Generalizing Trimming Bounds for Endogenously Missing Outcome Data Using Random Forests

TL;DR

This paper introduces a method using generalized random forests to tighten non-parametric bounds on treatment effects in studies with outcome data missing due to endogenous selection, improving inference without strong assumptions.

Contribution

It develops a novel approach for narrowing bounds on treatment effects with many covariates, leveraging random forests for honest, assumption-agnostic inference.

Findings

Narrower bounds achieved in simulations and replications.

Method effectively adjusts for numerous covariates.

Demonstrates practical benefits over traditional bounding methods.

Abstract

In many experimental or quasi-experimental studies, outcomes of interest are only observed for subjects who select (or are selected) to engage in the activity generating the outcome.
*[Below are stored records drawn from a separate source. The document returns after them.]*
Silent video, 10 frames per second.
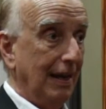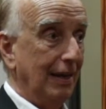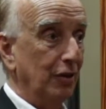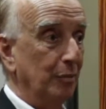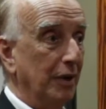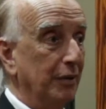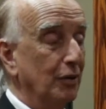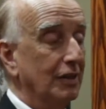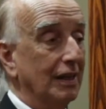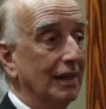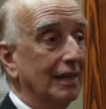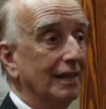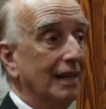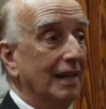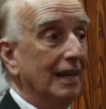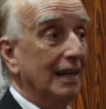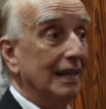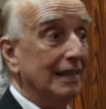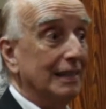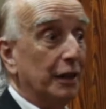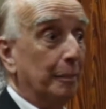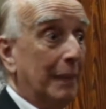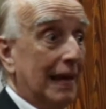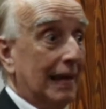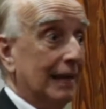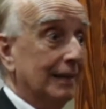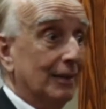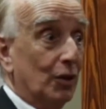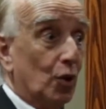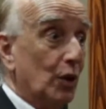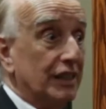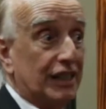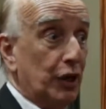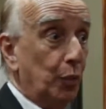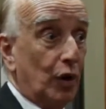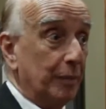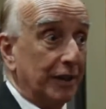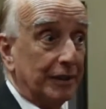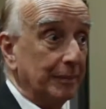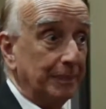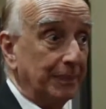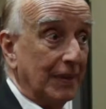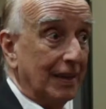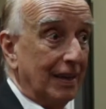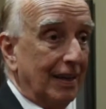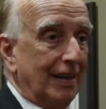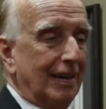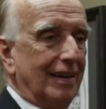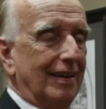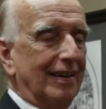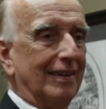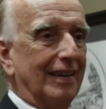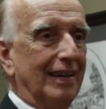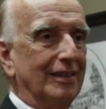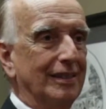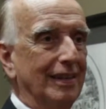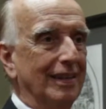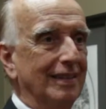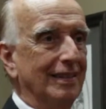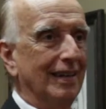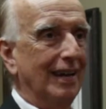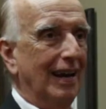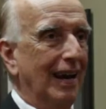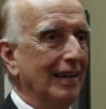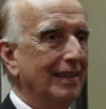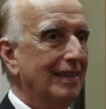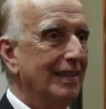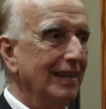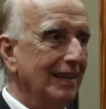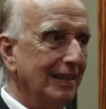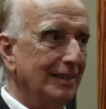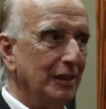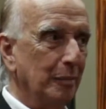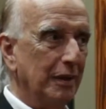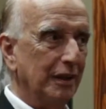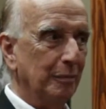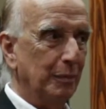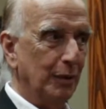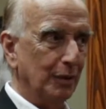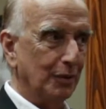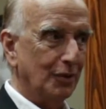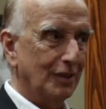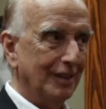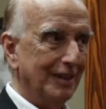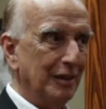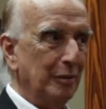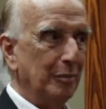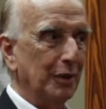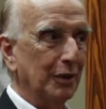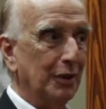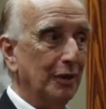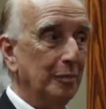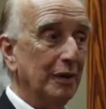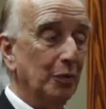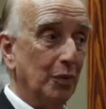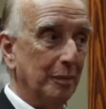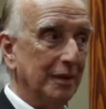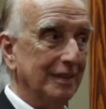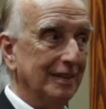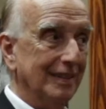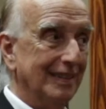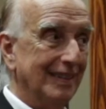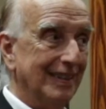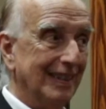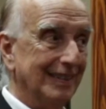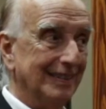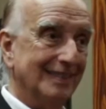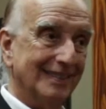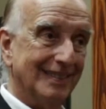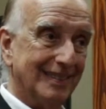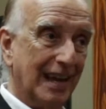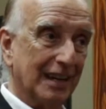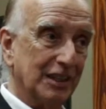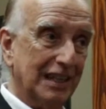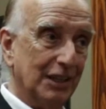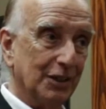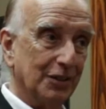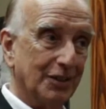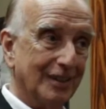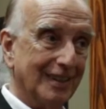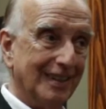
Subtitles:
And her mother said, is it a man or is it a woman? And Kay said, I think it's somebody in boots, but it could be a woman in stacked heels.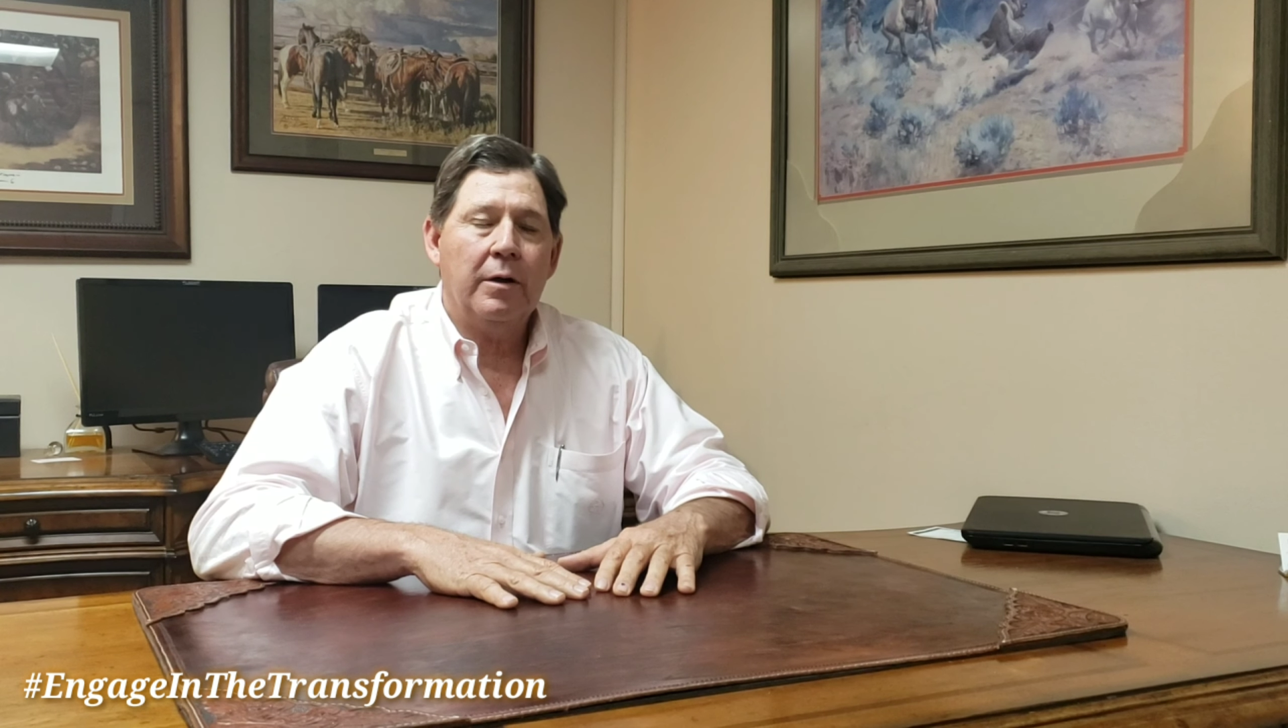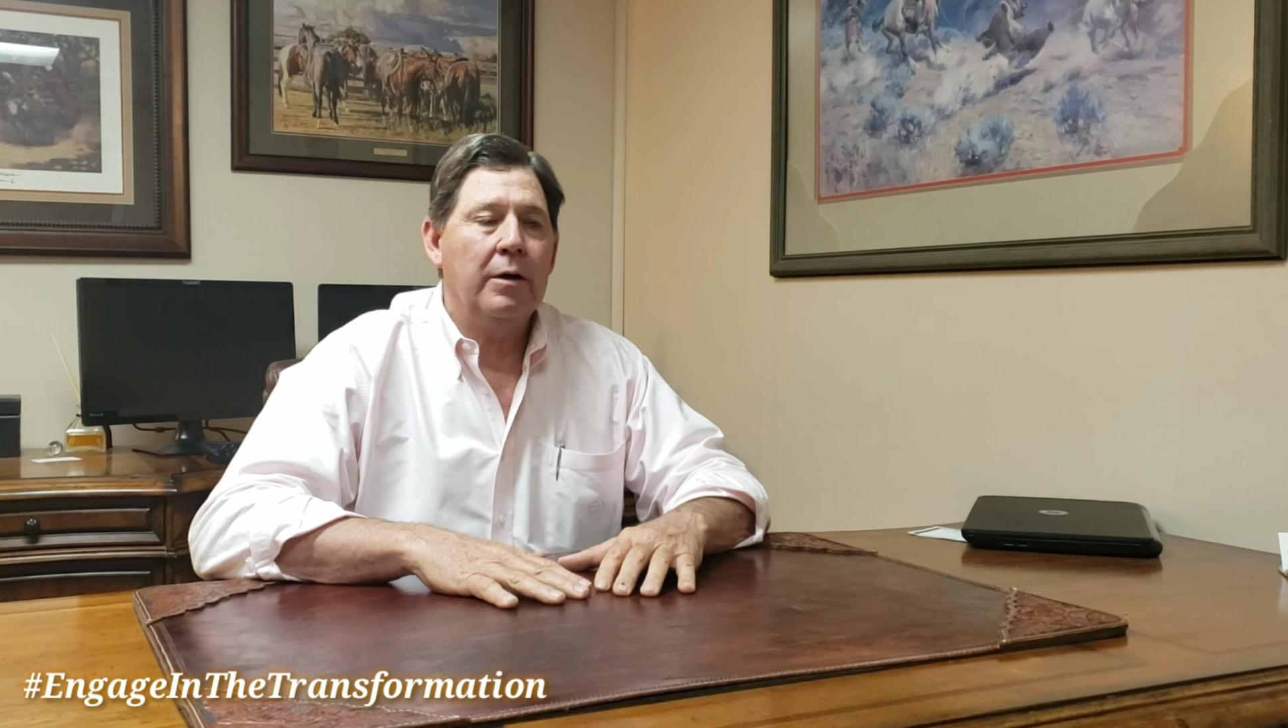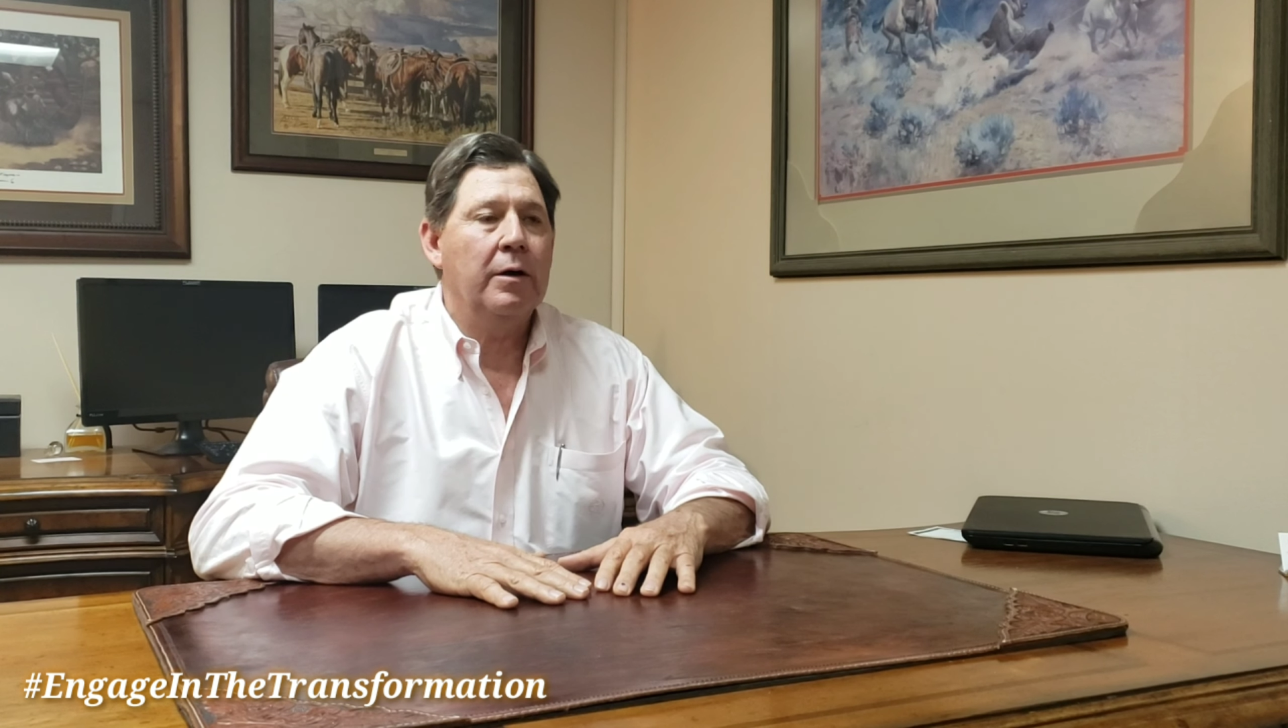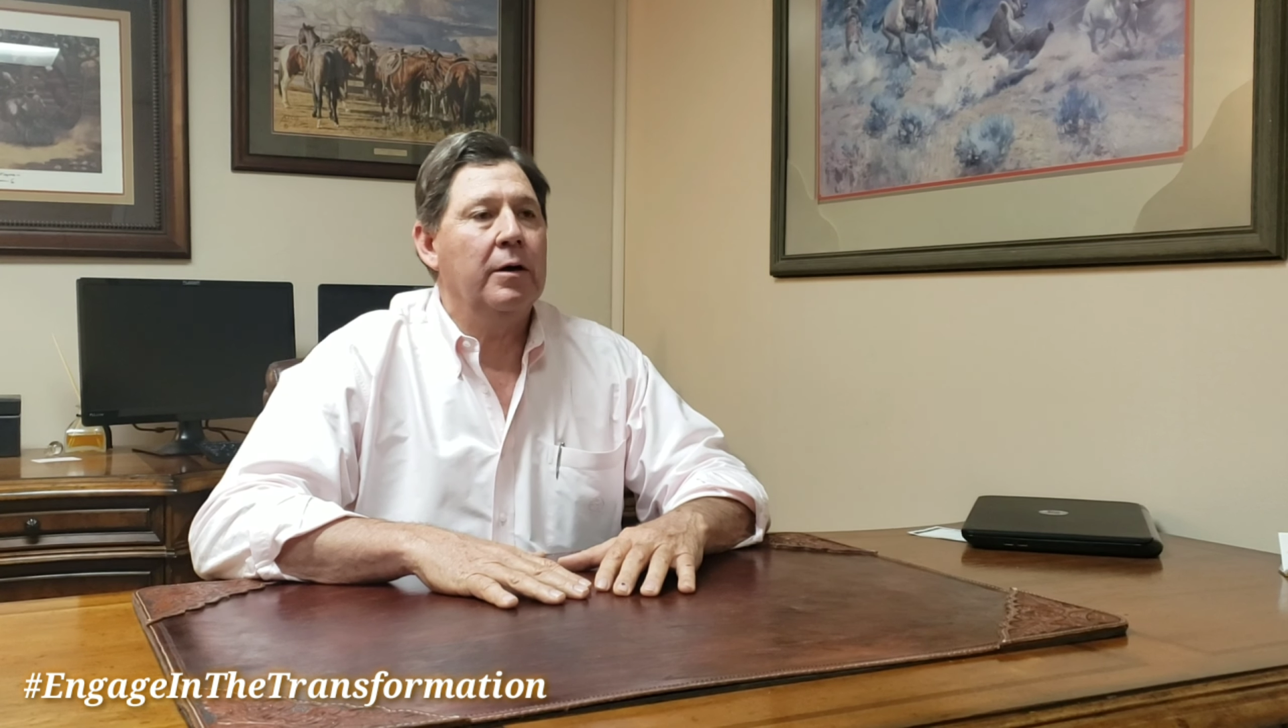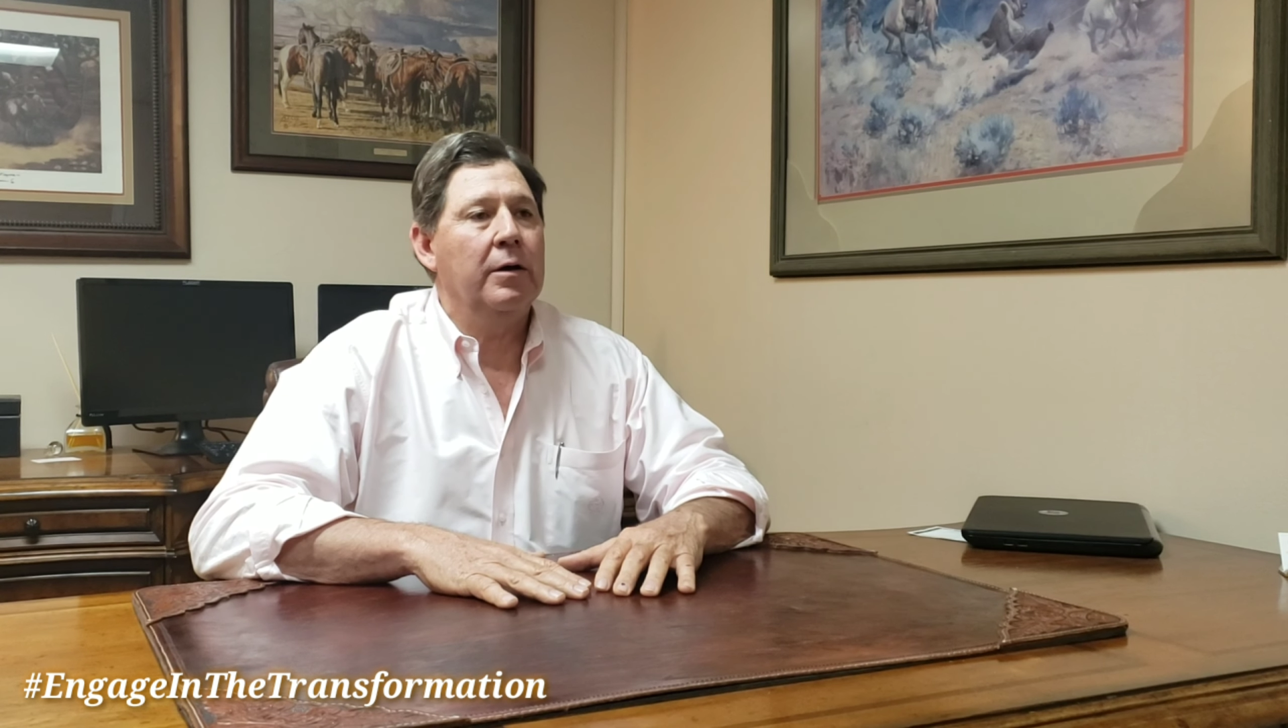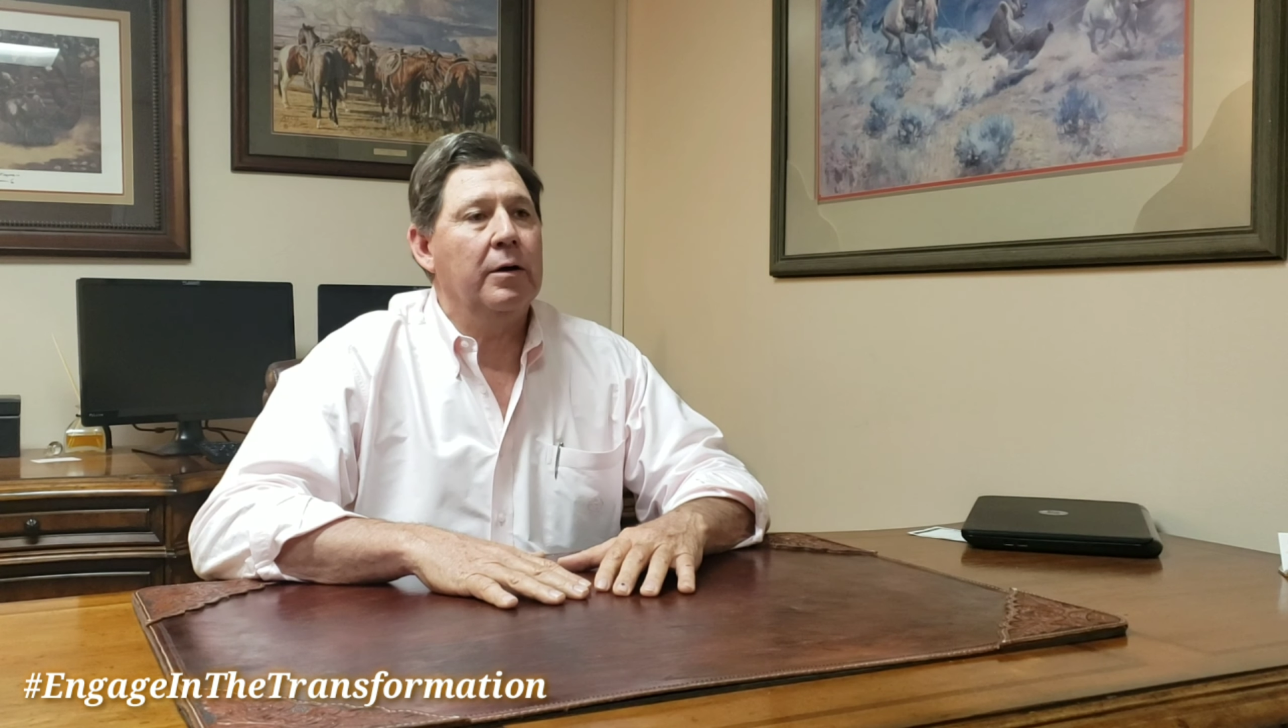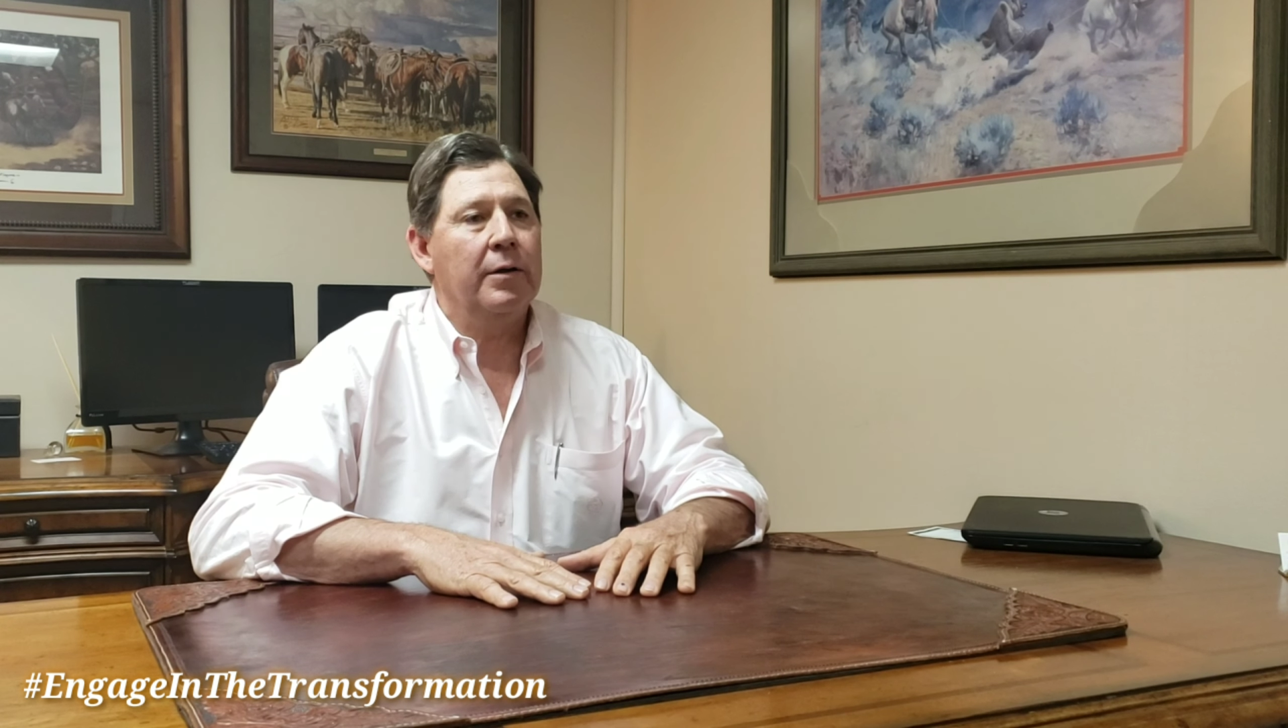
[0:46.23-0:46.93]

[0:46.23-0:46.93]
Uh,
Outcome data is thus endogenously missing for units who do not engage, in which case random or conditionally random treatment assignment prior to such choices is insufficient to point identify treatment effects. Non-parametric partial identification bounds are a way to address endogenous missingness without having to make disputable parametric assumptions. Basic bounding approaches often yield bounds that are very wide and therefore minimally informative. We present methods for narrowing non-parametric bounds on treatment effects by adjusting for potentially large numbers of covariates, working with generalized random forests. Our approach allows for agnosticism about the data-generating process and honest inference. We use a simulation study and two replication exercises to demonstrate the benefits of our approach.